The judge’s Monday ruling won’t be the last word, as the ride-hailing companies are expected to appeal the far-reaching preliminary injunction. If the companies are forced to reclassify their California drivers as employees, they would be on the hook for overtime, healthcare and other costly benefits.
The case brought by California officials to enforce Assembly Bill 5, a state labor law that took effect this year, is the most serious legal threat yet to the gig economy — and it comes at a particularly difficult time for the ride-hailing industry.
Decimated by travel restrictions related to the COVID-19 pandemic, Uber reported a wider loss and a 67% decline in ride revenue during the quarter that ended in June. Lyft is scheduled to report its quarterly results Wednesday.
The news erased some of Lyft’s stock gains Monday, and Uber shares ended the day down almost 2%.
San Francisco Superior Court Judge Ethan Schulman agreed with California Atty Gen. Xavier Becerra that Uber and Lyft are violating AB 5, which says workers generally can be considered contractors only if they perform duties outside the usual course of a company’s business. But he paused the injunction for 10 days so the companies can appeal his decision.

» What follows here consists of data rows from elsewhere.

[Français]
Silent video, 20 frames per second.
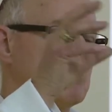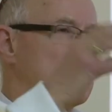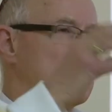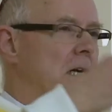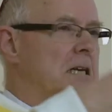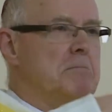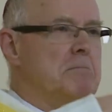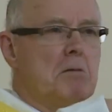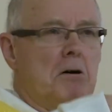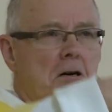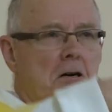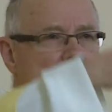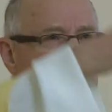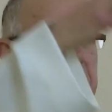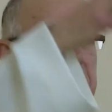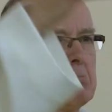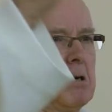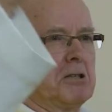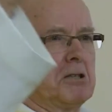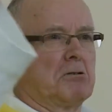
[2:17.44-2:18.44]
mais
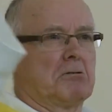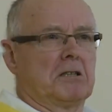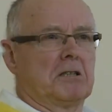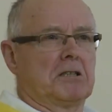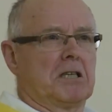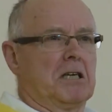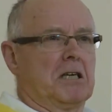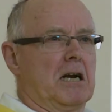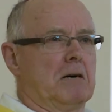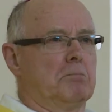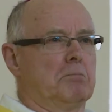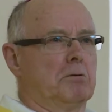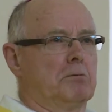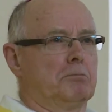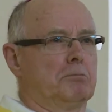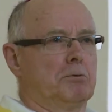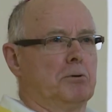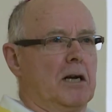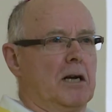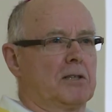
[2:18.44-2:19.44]
l'immense majorité de la
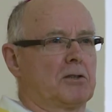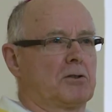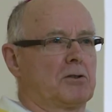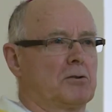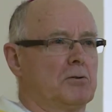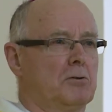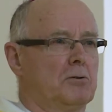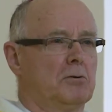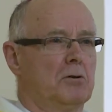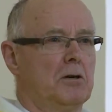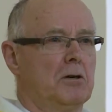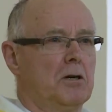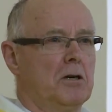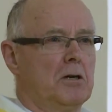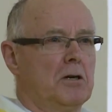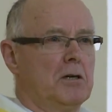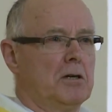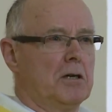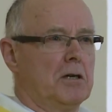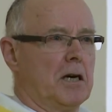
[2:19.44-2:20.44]
population
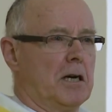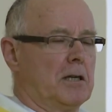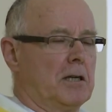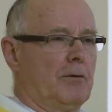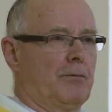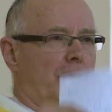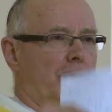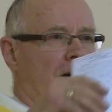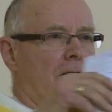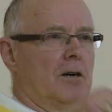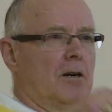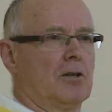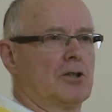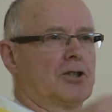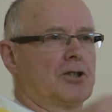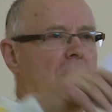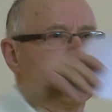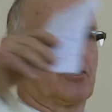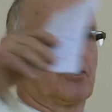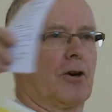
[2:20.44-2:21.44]
indifférente,
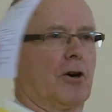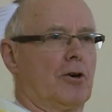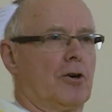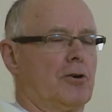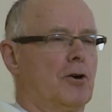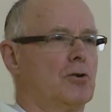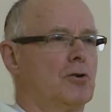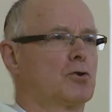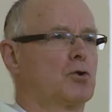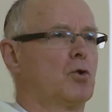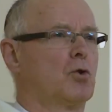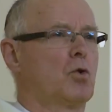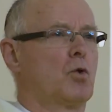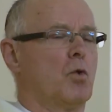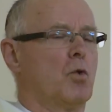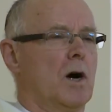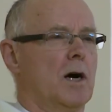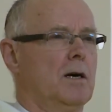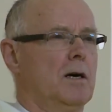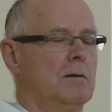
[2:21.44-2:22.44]
chacun dans son
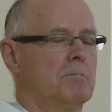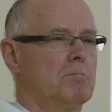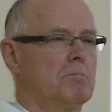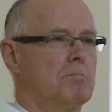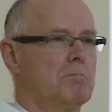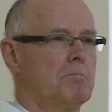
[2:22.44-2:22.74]
coin.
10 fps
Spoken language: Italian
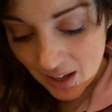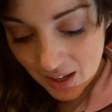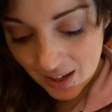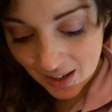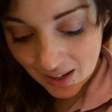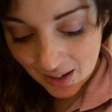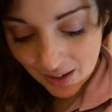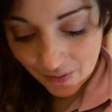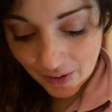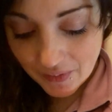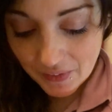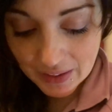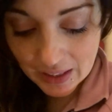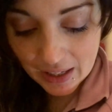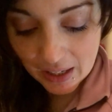eh, farvi
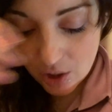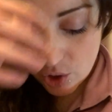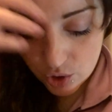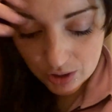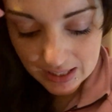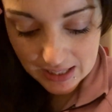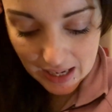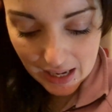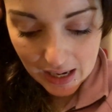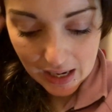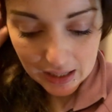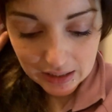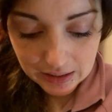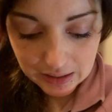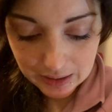vedere
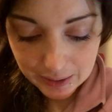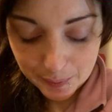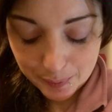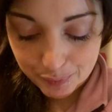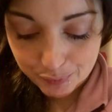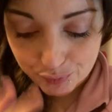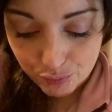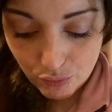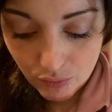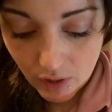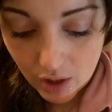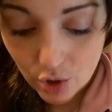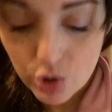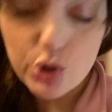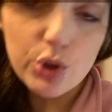cosa ehm,
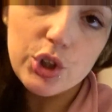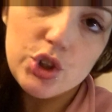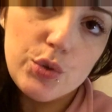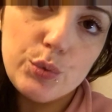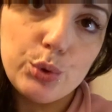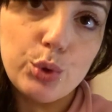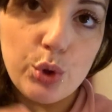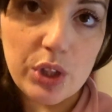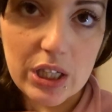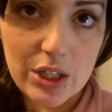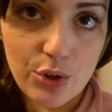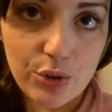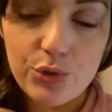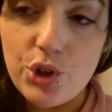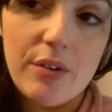cosa ho ricevuto
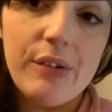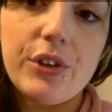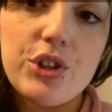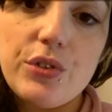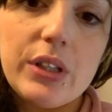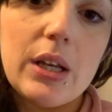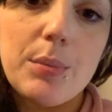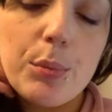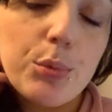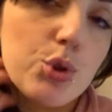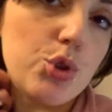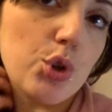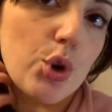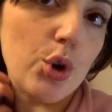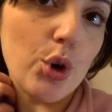io, cioè vi faccio vedere proprio
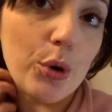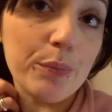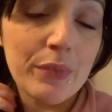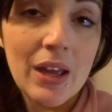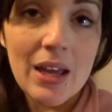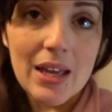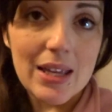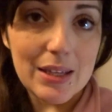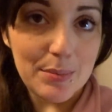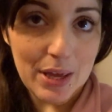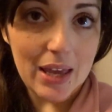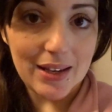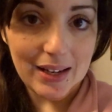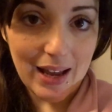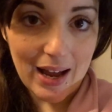solo i miei
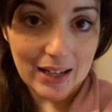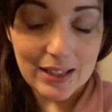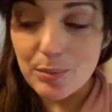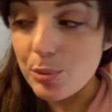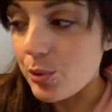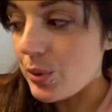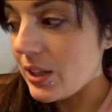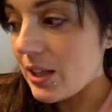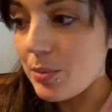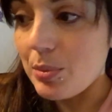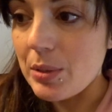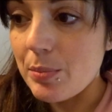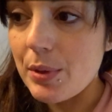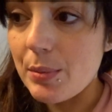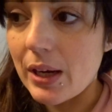regali, poi quelli dei
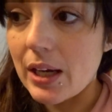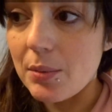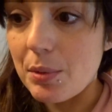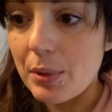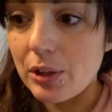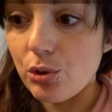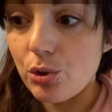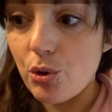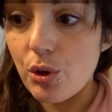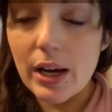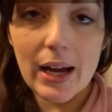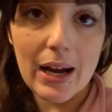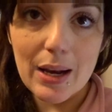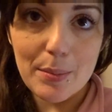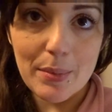bimbi magari mi metto con
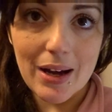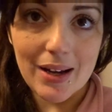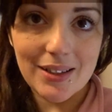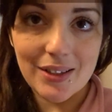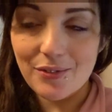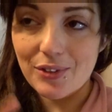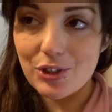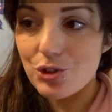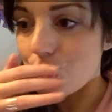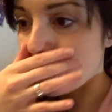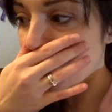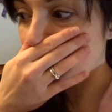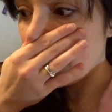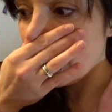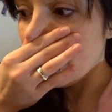calma e
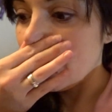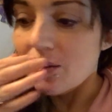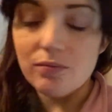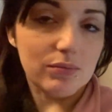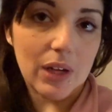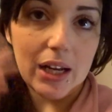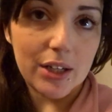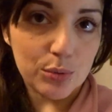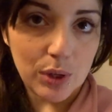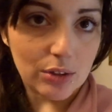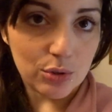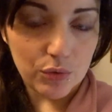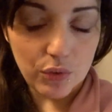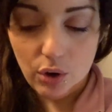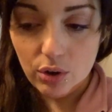faccio mm, magari in un altro
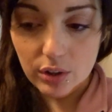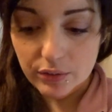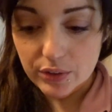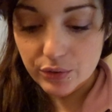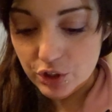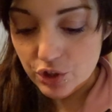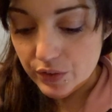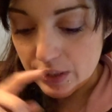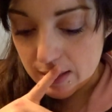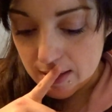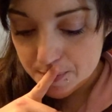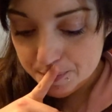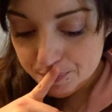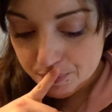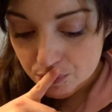vlog, ve lo faccio vedere
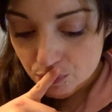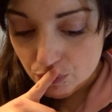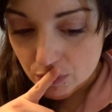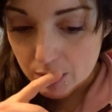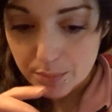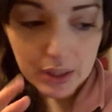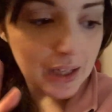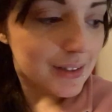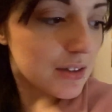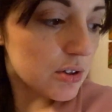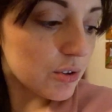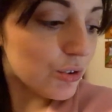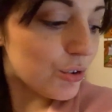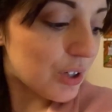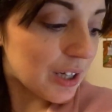mm, perché adesso
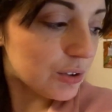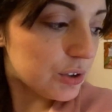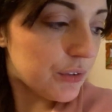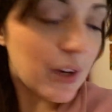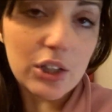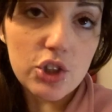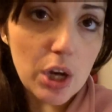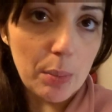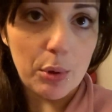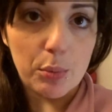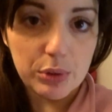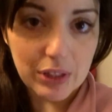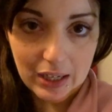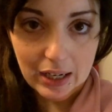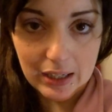non credo di farcela, però
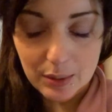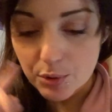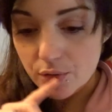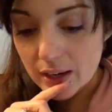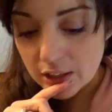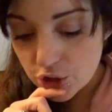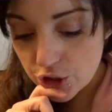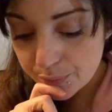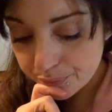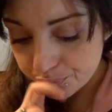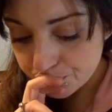potrei anche provarci.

Uber and Lyft both said in response that most of their drivers prefer to be classified as contractors.
If Uber reclassifies its drivers as employees, ride prices would increase as much as 30% in San Francisco and as much as 120% in the less-populated Inland Empire, where demand is sparse, according to an analysis by Uber.
The author of AB 5, California Assemblywoman Lorena Gonzalez (D-San Diego) hailed the ruling, as did union leaders.
“The years-long ploy of these behemoth corporations to stall, obfuscate and flat-out break the law has failed,” Art Pulaski, head of the California Labor Federation, said in an emailed statement.